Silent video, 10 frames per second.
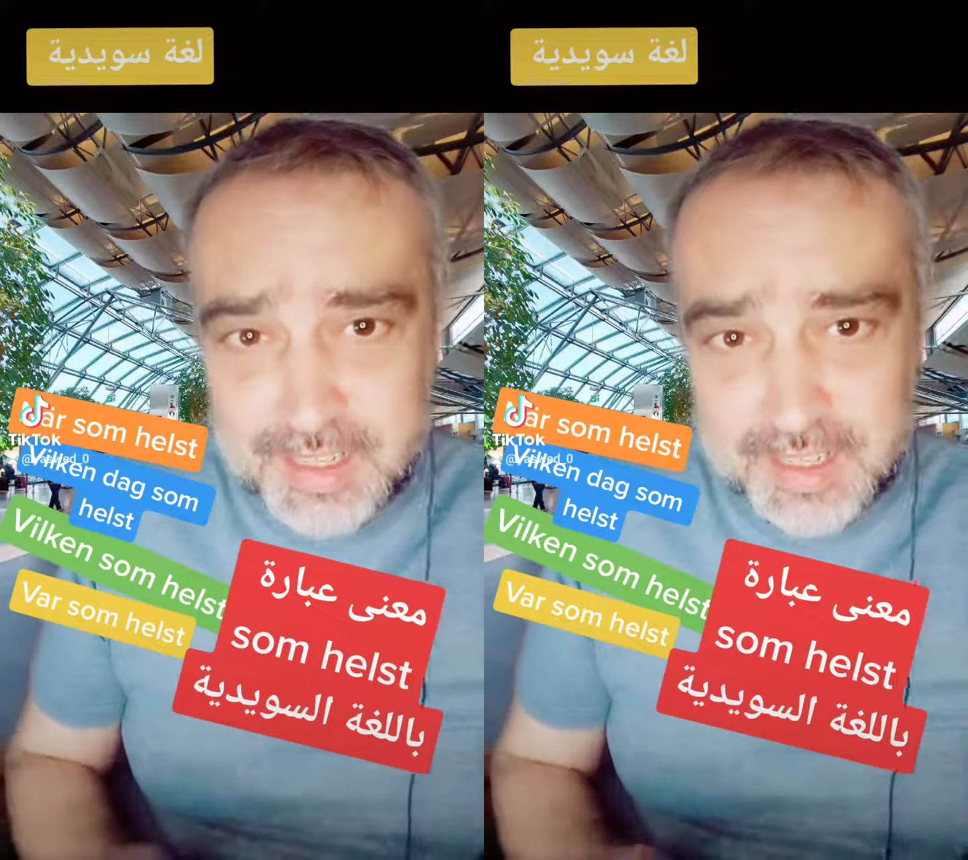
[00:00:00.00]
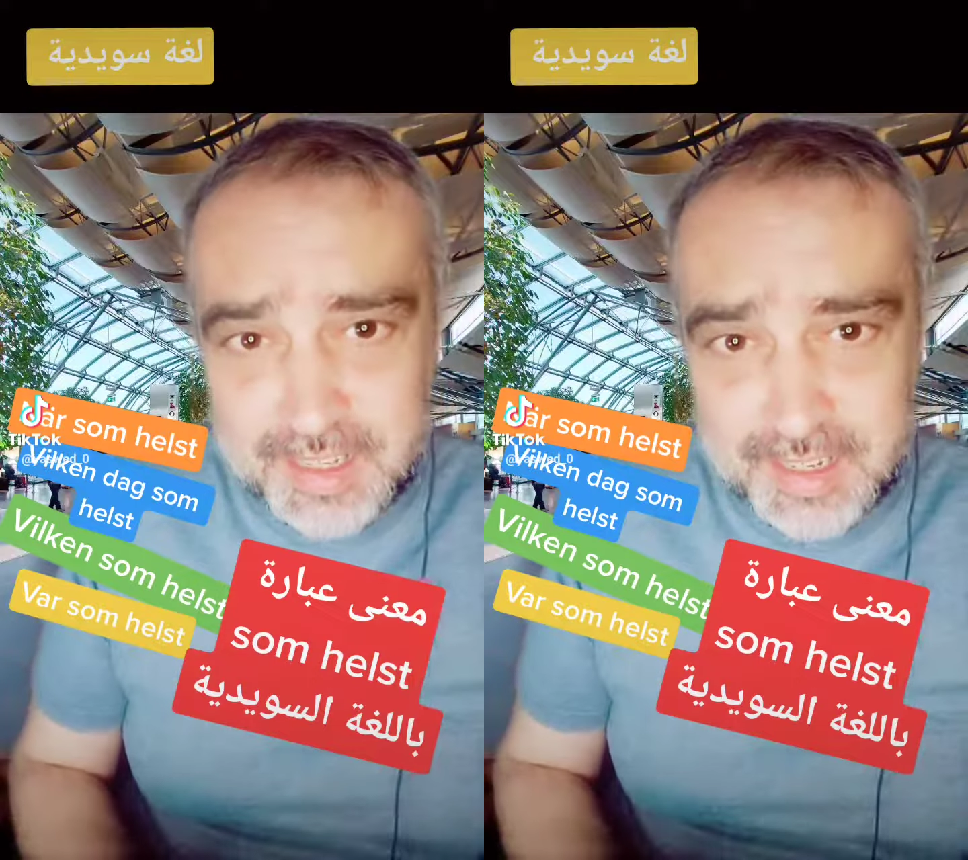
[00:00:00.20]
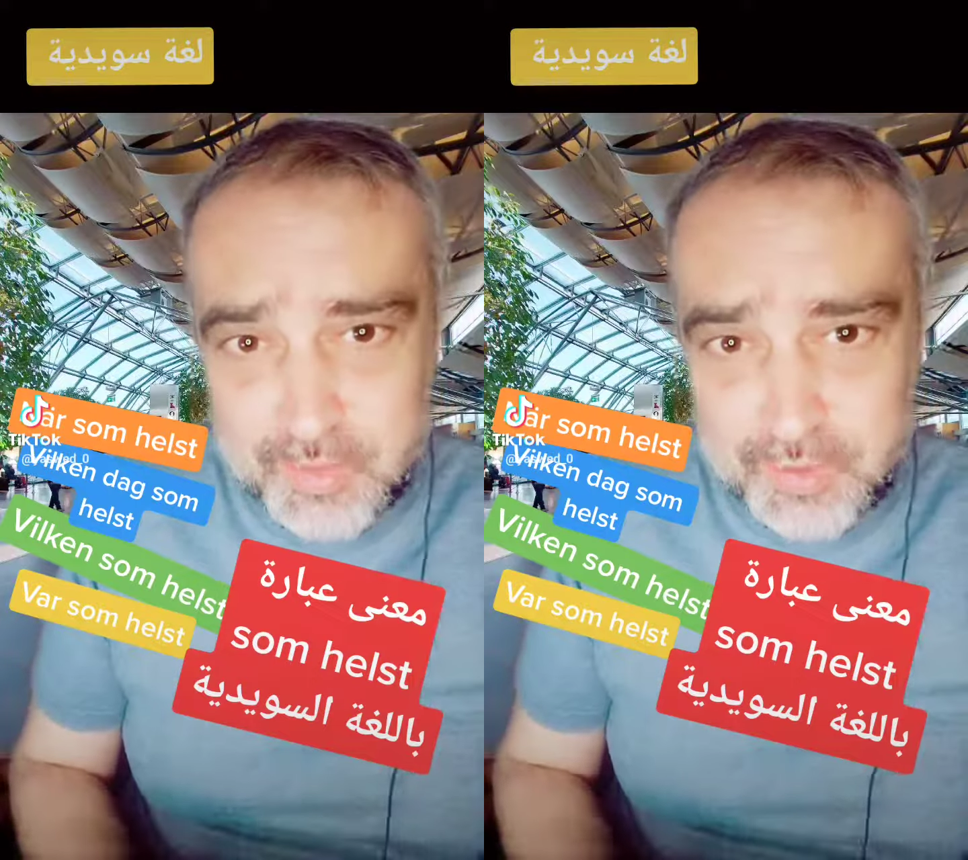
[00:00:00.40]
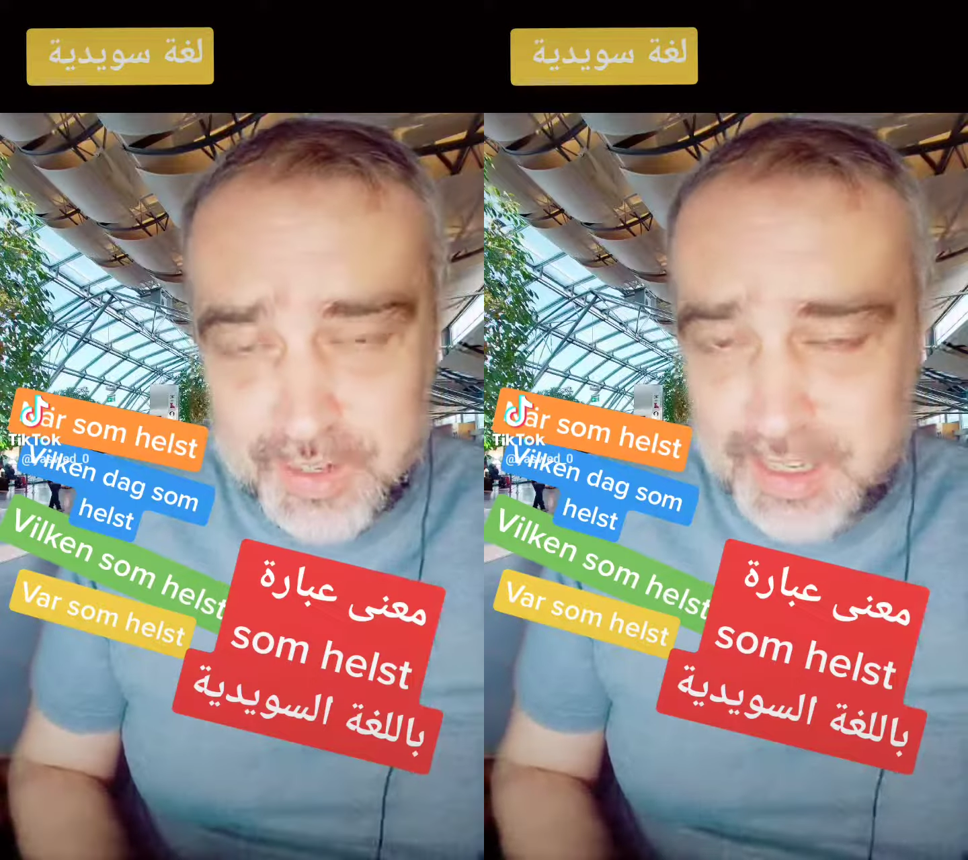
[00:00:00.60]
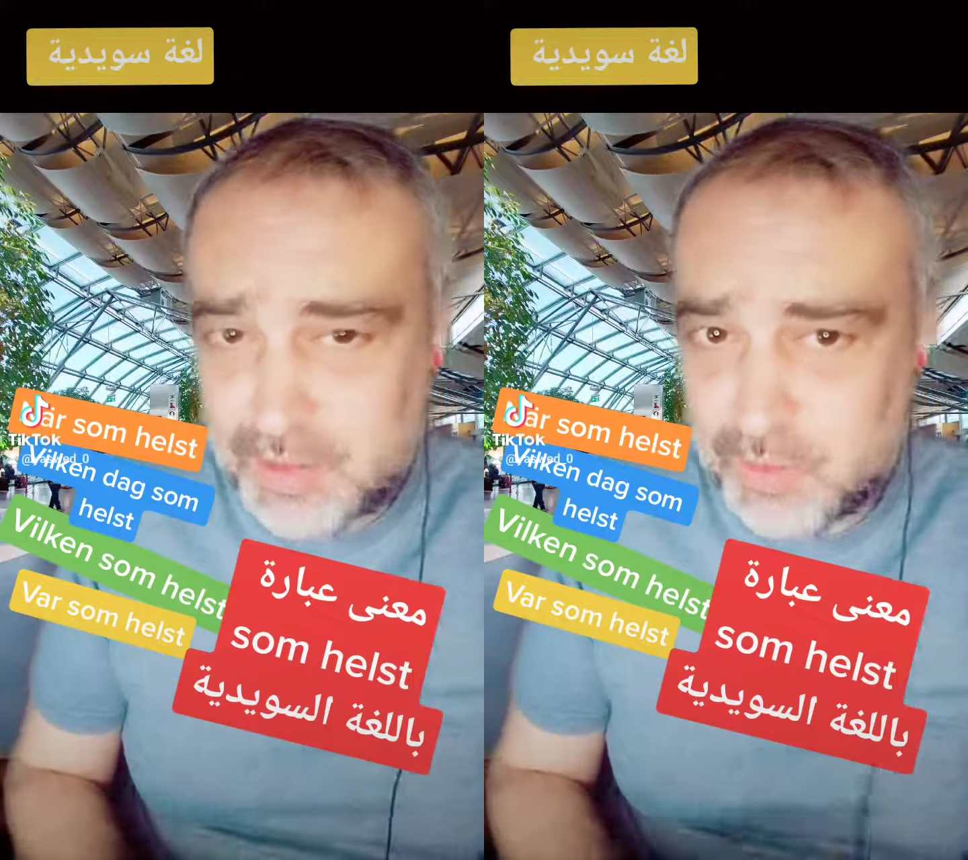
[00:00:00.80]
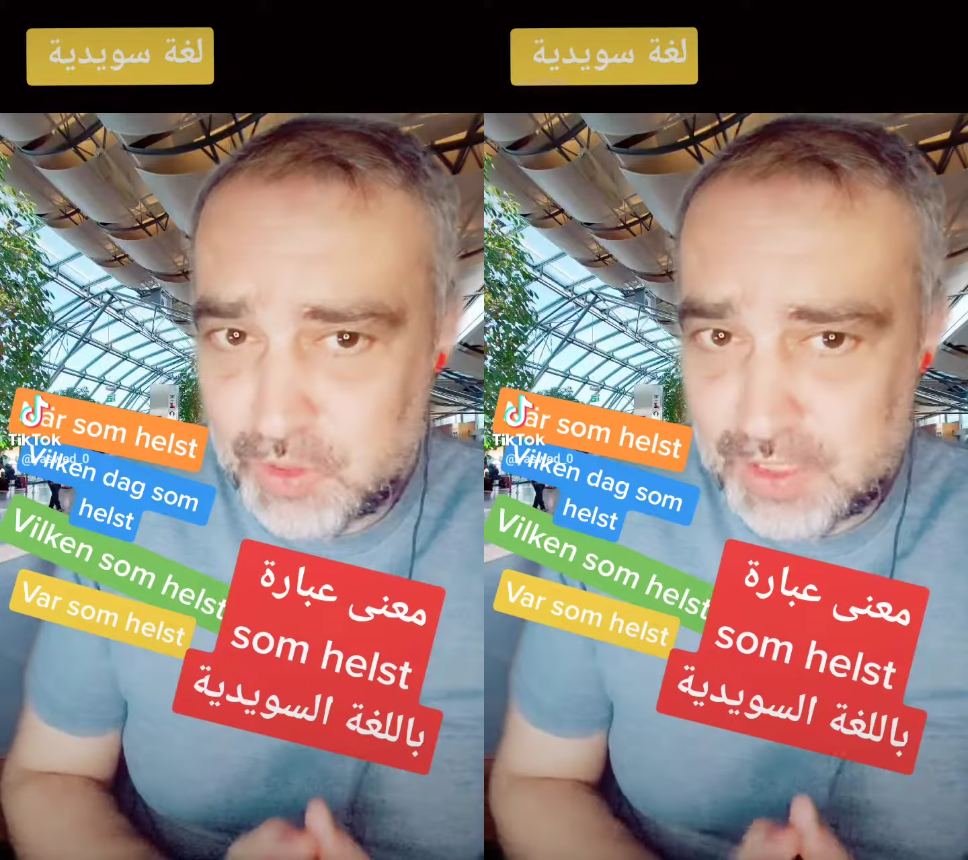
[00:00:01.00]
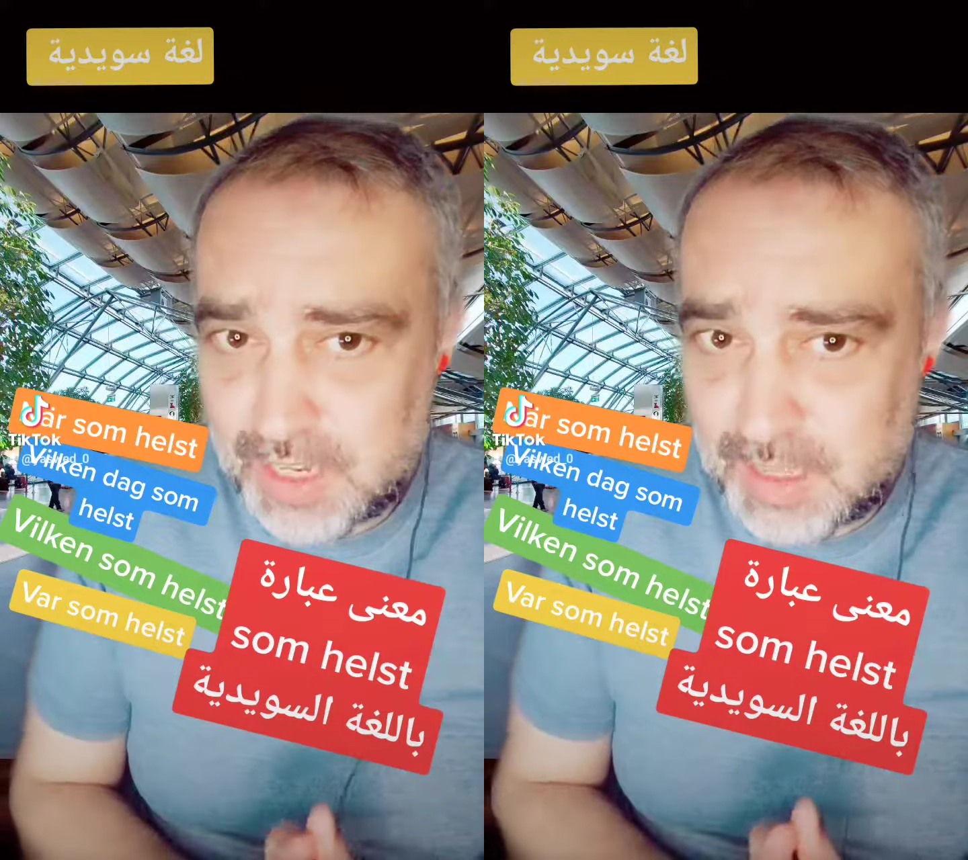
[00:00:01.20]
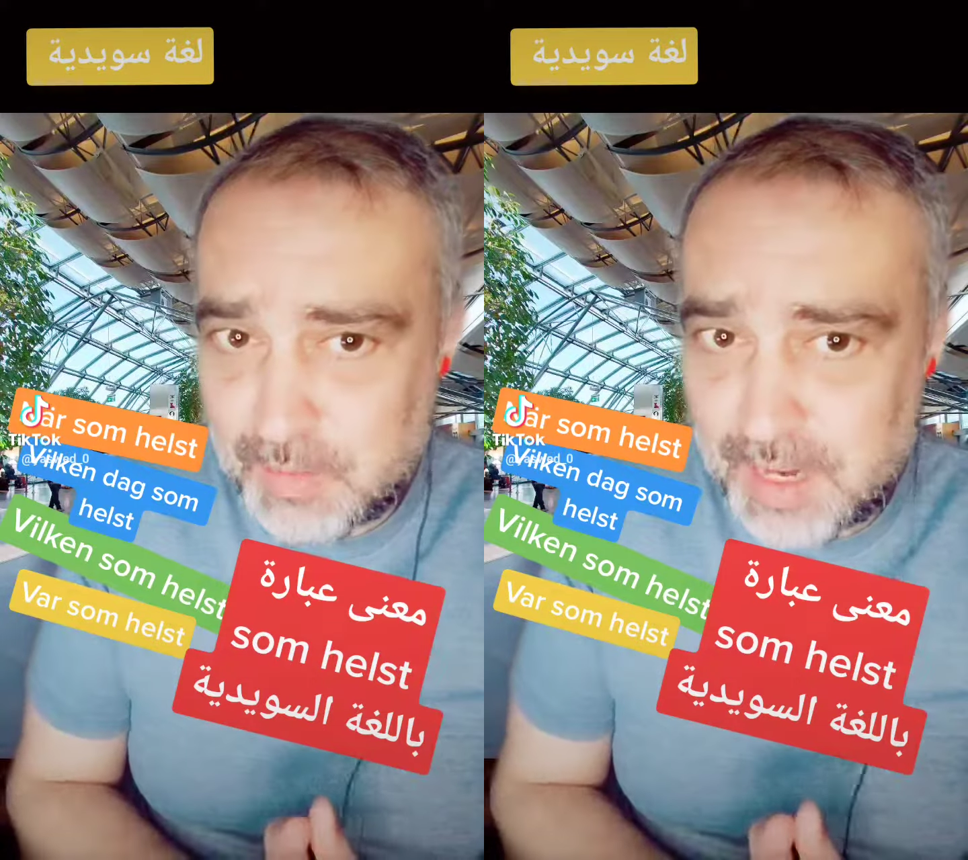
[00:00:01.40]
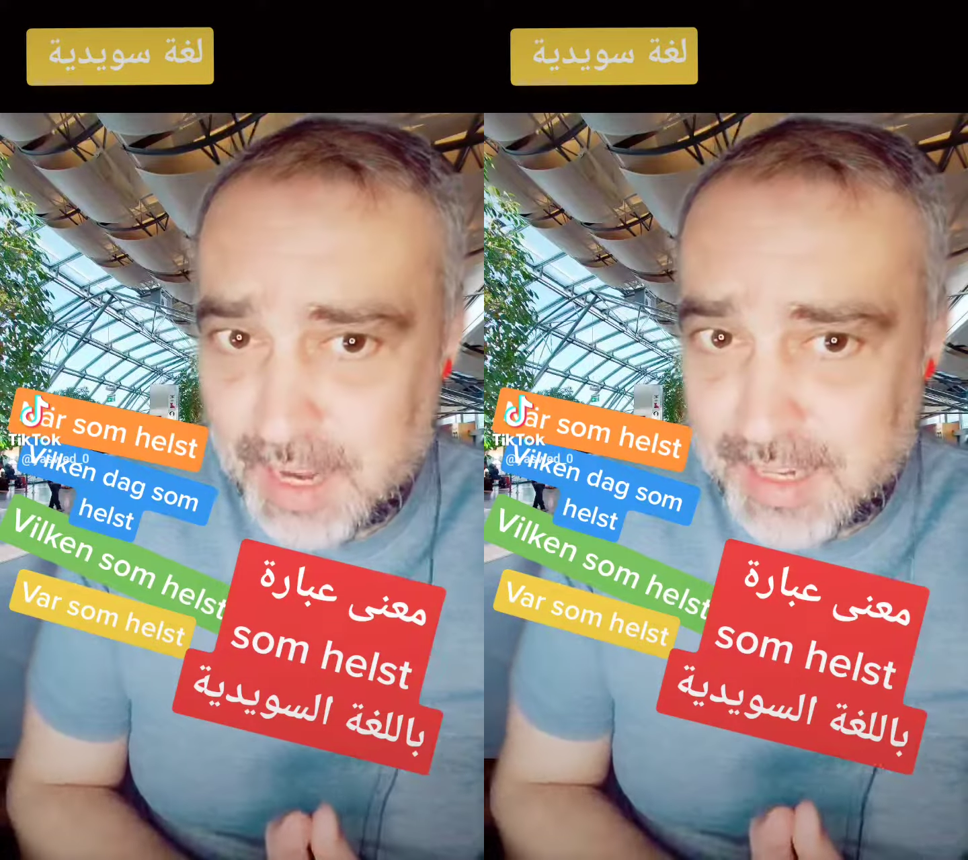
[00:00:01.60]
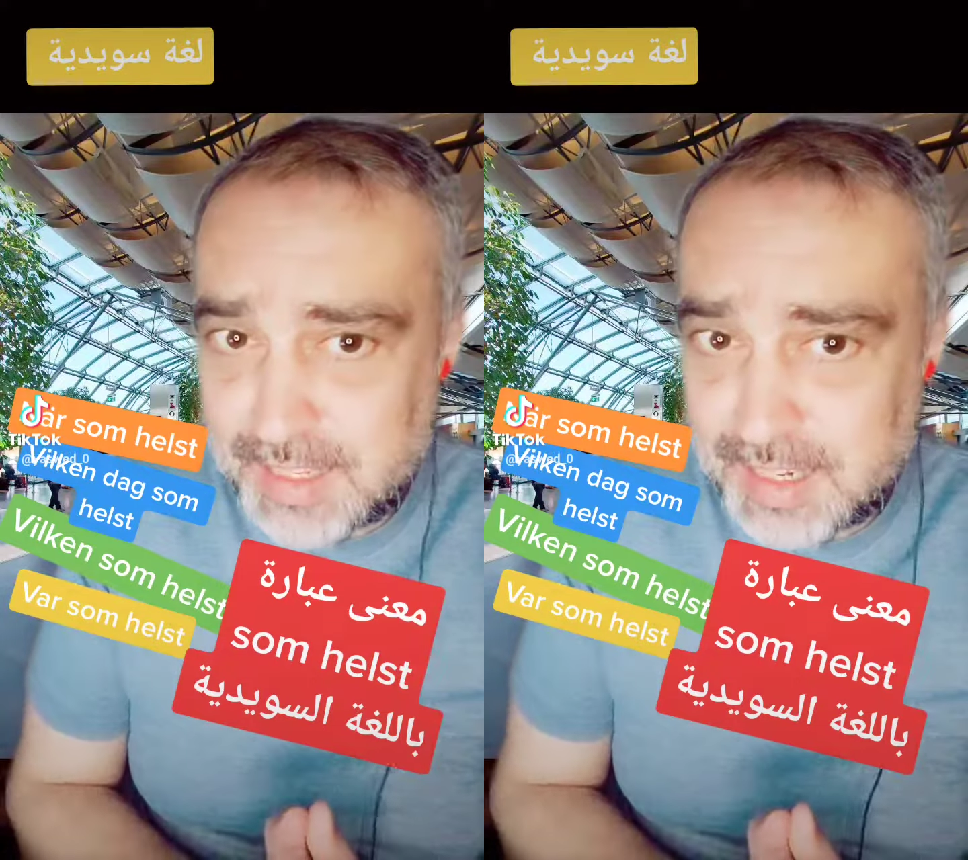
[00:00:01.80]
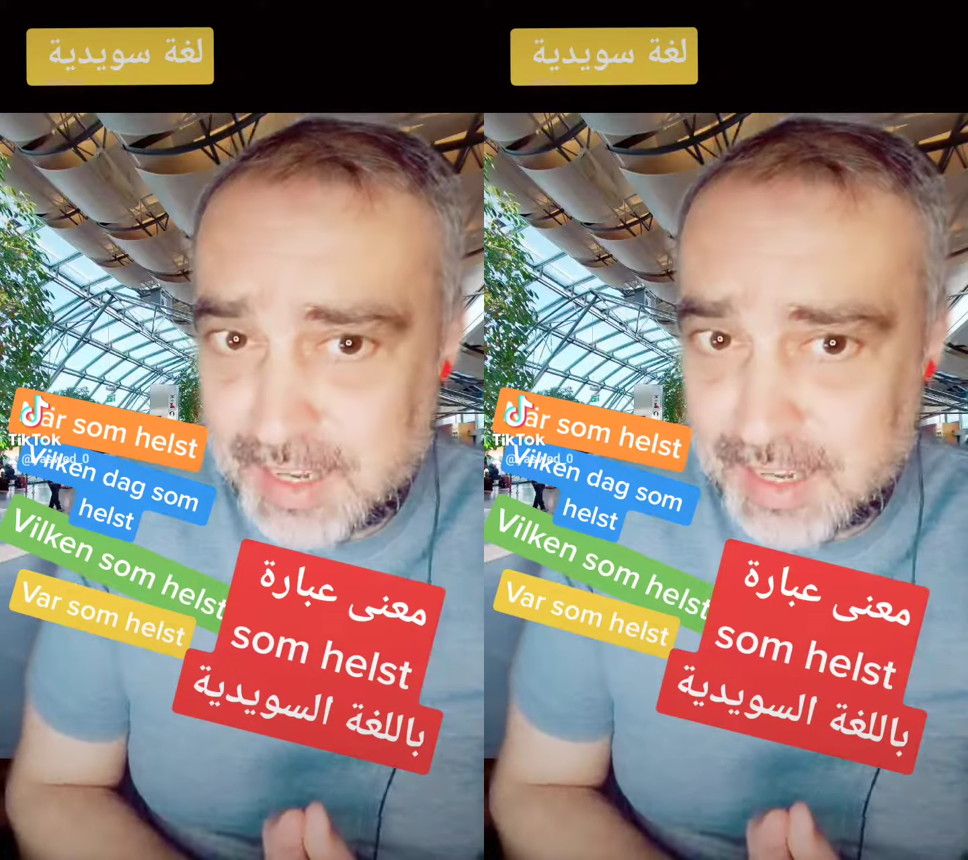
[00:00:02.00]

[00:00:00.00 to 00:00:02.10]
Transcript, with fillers: كتير مفيد ومستخدم بالحياة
##########
◆ **Task requirements**: Quote the preceding listing precisely and completely, omitting its images.

◆ **Solution**:
Silent video, 10 frames per second.
[00:00:00.00]
[00:00:00.20]
[00:00:00.40]
[00:00:00.60]
[00:00:00.80]
[00:00:01.00]
[00:00:01.20]
[00:00:01.40]
[00:00:01.60]
[00:00:01.80]
[00:00:02.00]

[00:00:00.00 to 00:00:02.10]
Transcript, with fillers: كتير مفيد ومستخدم بالحياة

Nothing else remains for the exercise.